If you try to solve the problem using Lagrange multipliers, you have to figure out which constraints are active for yourself, from the Lagrange equations. That might be OK for a problem with 2 or 3 variables and 2 or 3 constraints, but if you try it on a "real world" problem with say 20 variables and 100 constraints (almost all of which are inactive, but you don't know which ones), you need a systematic procedure.
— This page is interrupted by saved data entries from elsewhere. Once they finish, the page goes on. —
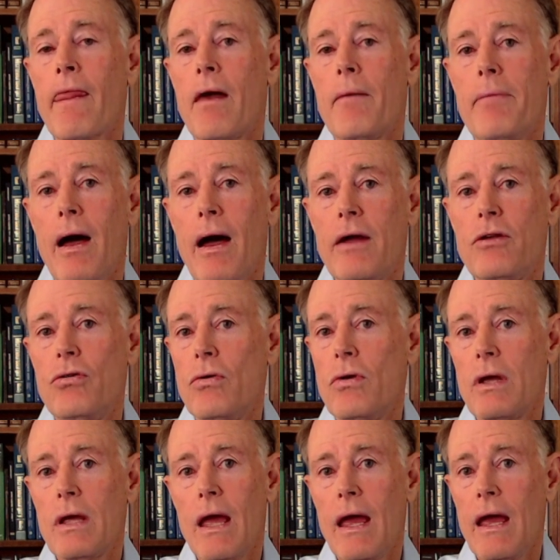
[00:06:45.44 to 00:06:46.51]
by
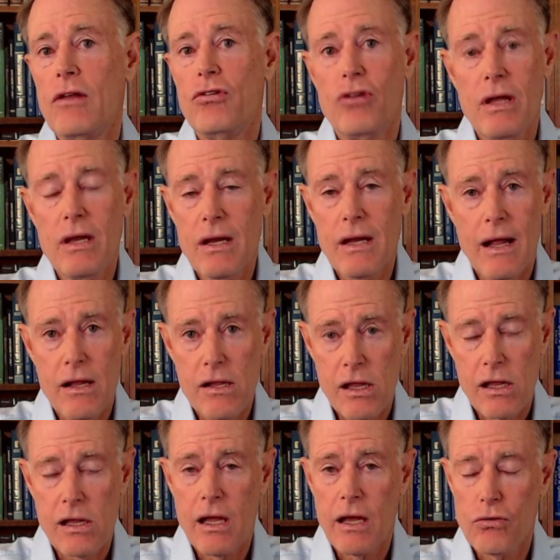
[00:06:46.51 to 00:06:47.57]
doing a gene
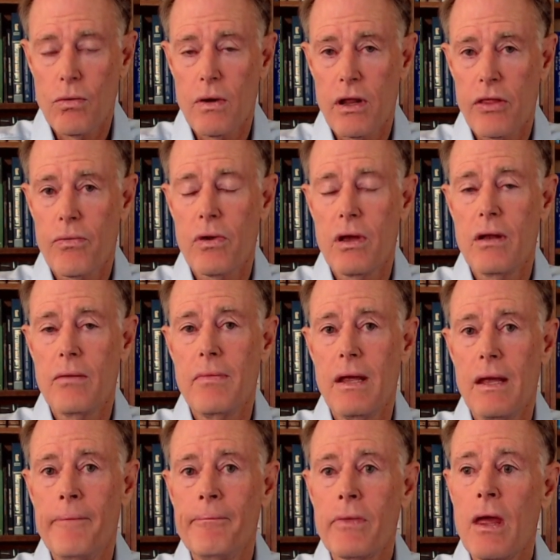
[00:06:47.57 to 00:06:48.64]
analysis like
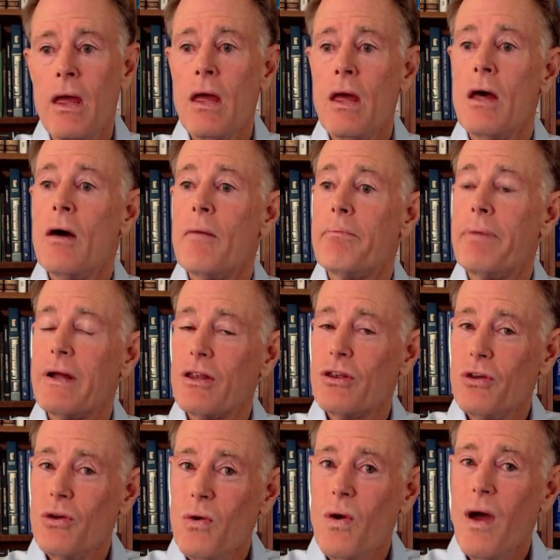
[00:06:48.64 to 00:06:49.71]
23andMe, but
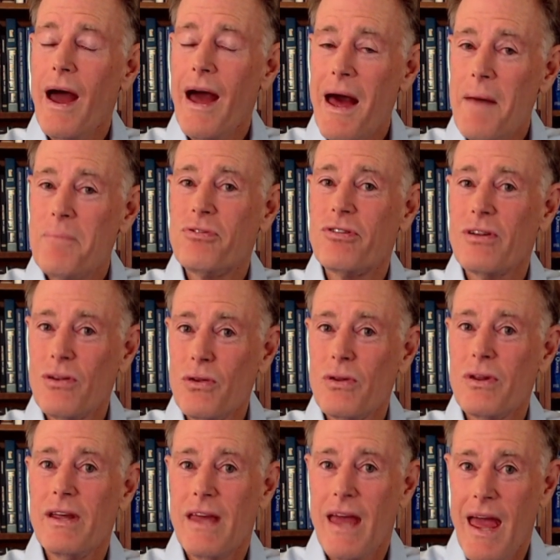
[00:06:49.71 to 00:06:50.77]
you
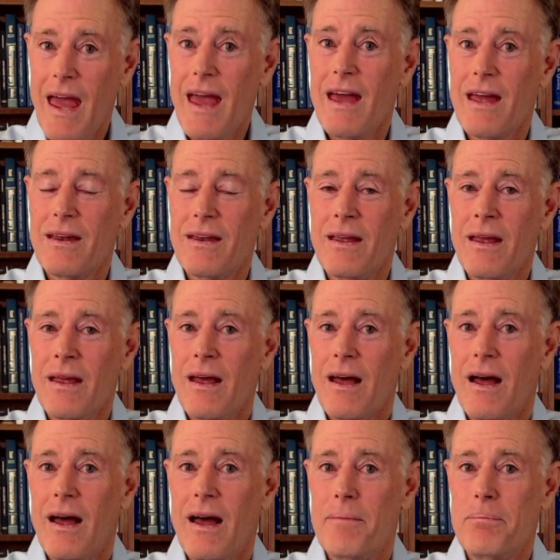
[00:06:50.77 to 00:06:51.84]
absolutely can
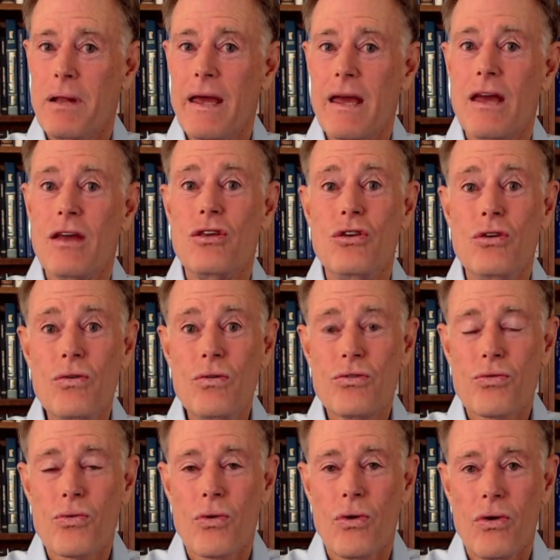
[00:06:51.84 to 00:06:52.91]
play a
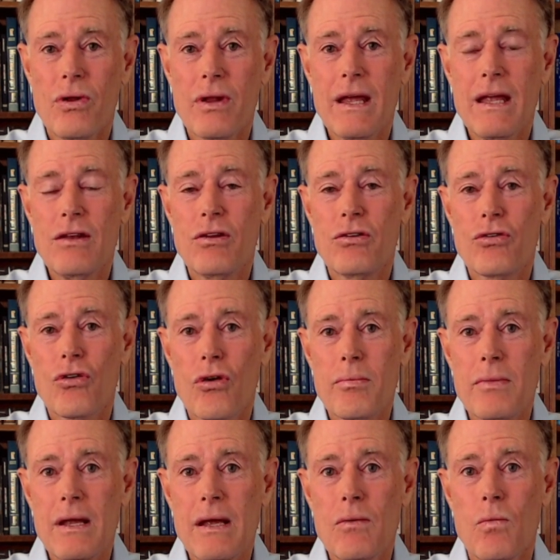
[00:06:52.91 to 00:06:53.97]
huge role in
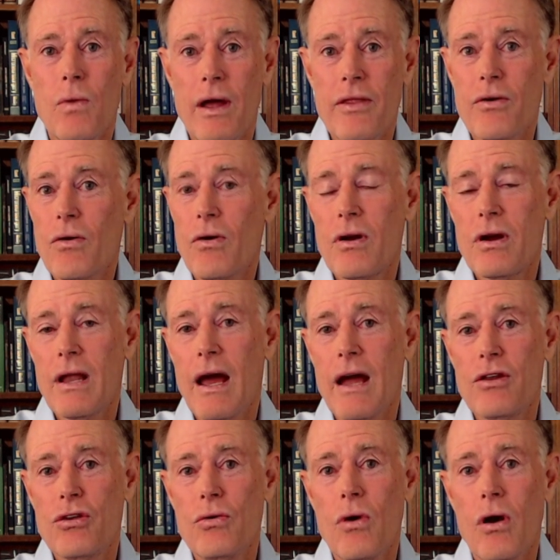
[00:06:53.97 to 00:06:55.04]
determining whether or
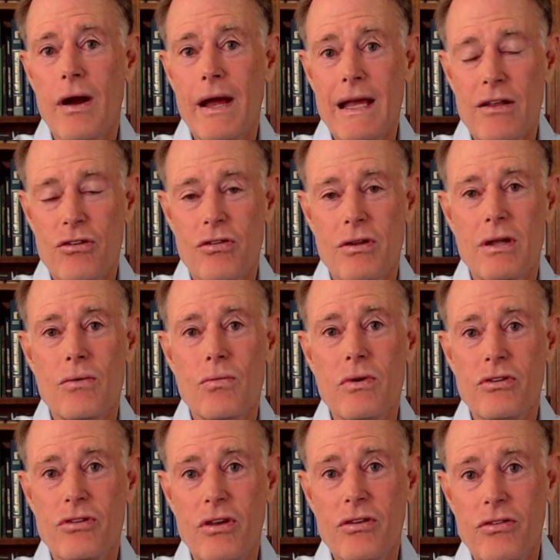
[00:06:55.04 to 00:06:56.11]
not you are insulin
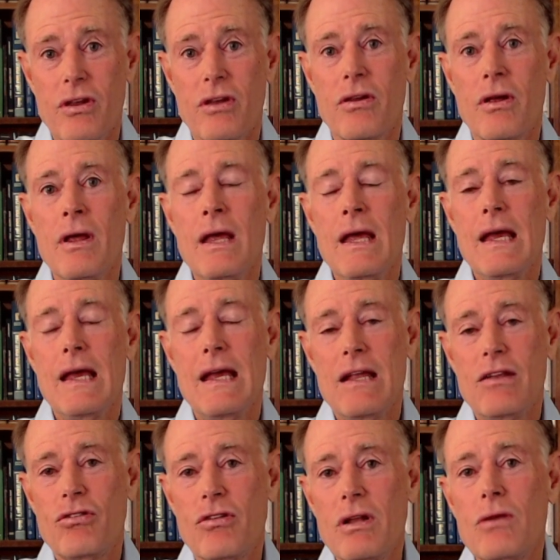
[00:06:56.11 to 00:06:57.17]
resistant.
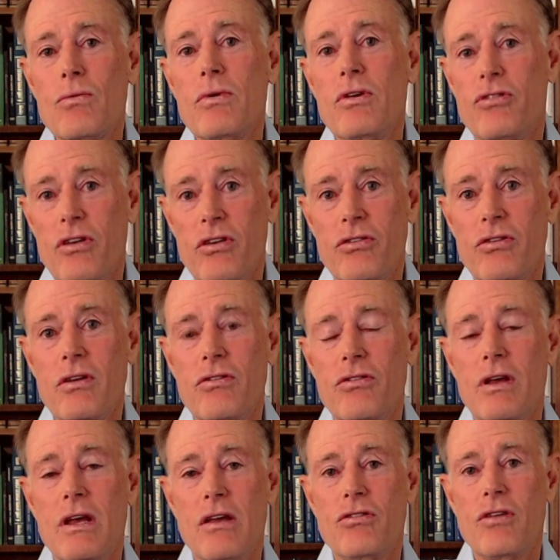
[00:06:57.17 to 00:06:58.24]
Insulin resistance
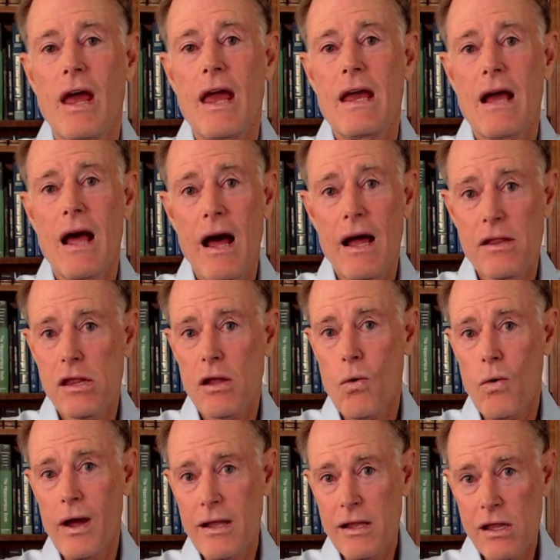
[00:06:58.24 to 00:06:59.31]
is a
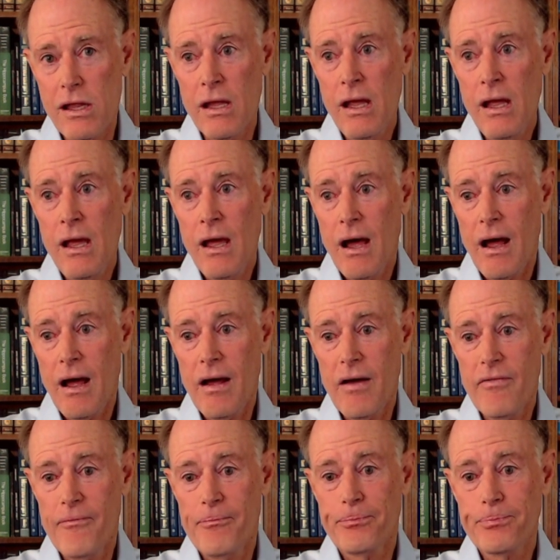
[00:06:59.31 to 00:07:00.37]
consequence of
Apart from that, ideas like duals, Kuhn-Tucker conditions, etc also apply to general (nonlinear) optimisation problems, not just to LP problems.
 
Linear programming is one of the successes of Mathematical Optimization (some may say OR). If you look at your Weierstrass theorem and the Local-Global, you can have a very useful result for all LP problems that have a bounded and non-empty constraint set (solution set, also called opportunity set). Thus, what you basically need is an algorithm to find a solution, and by the previous theorems you know is Global.

In terms of applications, many EXIST. You can probably google that. You'll find more than plenty.
 
It is about efficiency. Many areas of mathematics are about solving problems that are easy to solve in principle. There are theoretical and practical reasons for wanting to know if a problem you know can be solved in 10^6 hours with 10^3 computers could be solved in 10^2 hours with 10^1 computers.
 
But we are talking about linear constraints and obj function here. Is it really faster?
 
flyingpig said:
But we are talking about linear constraints and obj function here. Is it really faster?

YES, it is faster because the preference direction (or gradient) of the obj function is constant, and thus the solution for LP is always a CORNER or a convex combination of two corners!. All algorithms look on the boundaries!. In contrast, NonLinear Programs can have a interior solution besides boundary solutions.
 
flyingpig said:
I am taking Linear Programming and I haven't completed the course yet, but here is my question.

I've notice that all these problems could have been solved just as easily with Lagrange multipliers.

We got a bunch of linear inequality constraints and an obj function, we can use Lagrange.

Why do we have all of these weird theories about corner points and duals and all?

The simplex method provides a fast way to solve a linear program on the computer. Do you know of a faster way using Lagrange multipliers?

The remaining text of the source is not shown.